## What needs to be done:
Print each entry in full, word for word, with no pictures in the result.

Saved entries
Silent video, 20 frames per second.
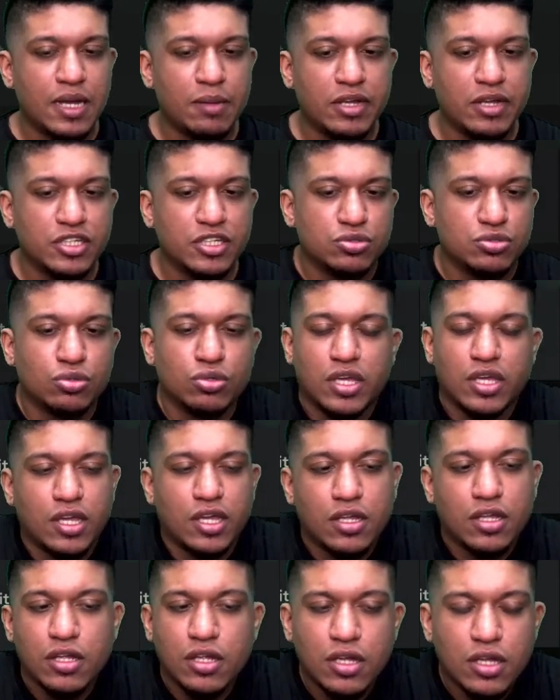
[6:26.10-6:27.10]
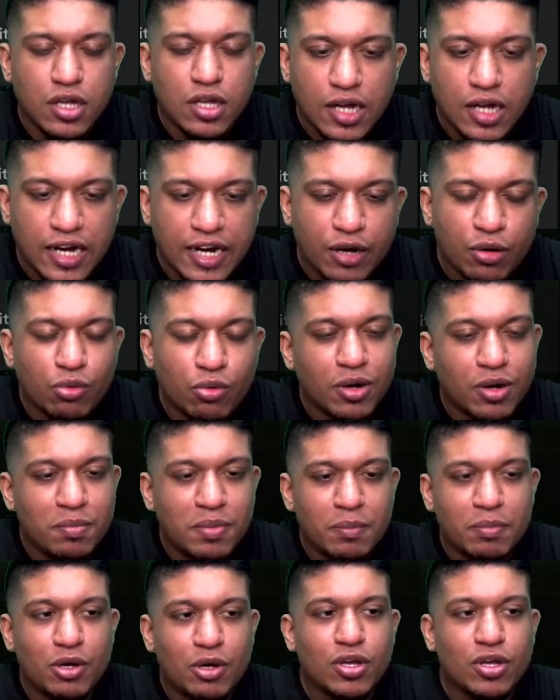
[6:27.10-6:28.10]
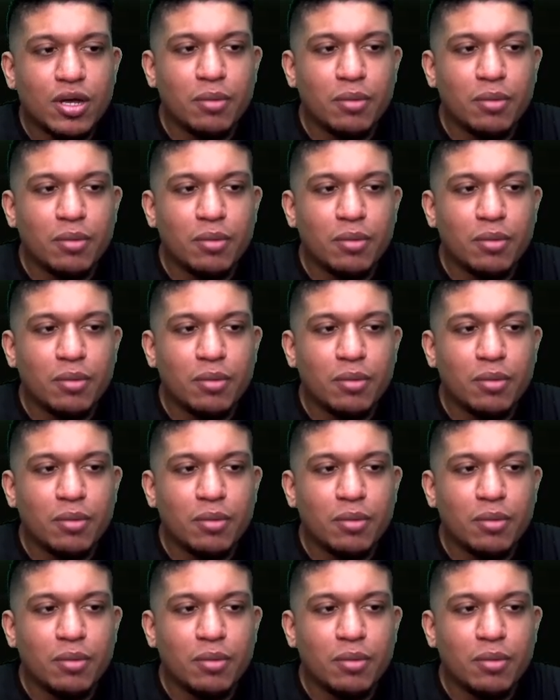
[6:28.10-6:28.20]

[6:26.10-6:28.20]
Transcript: like, it's okay. I don't want people to come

## Your solution:
Silent video, 20 frames per second.
[6:26.10-6:27.10]
[6:27.10-6:28.10]
[6:28.10-6:28.20]

[6:26.10-6:28.20]
Transcript: like, it's okay. I don't want people to come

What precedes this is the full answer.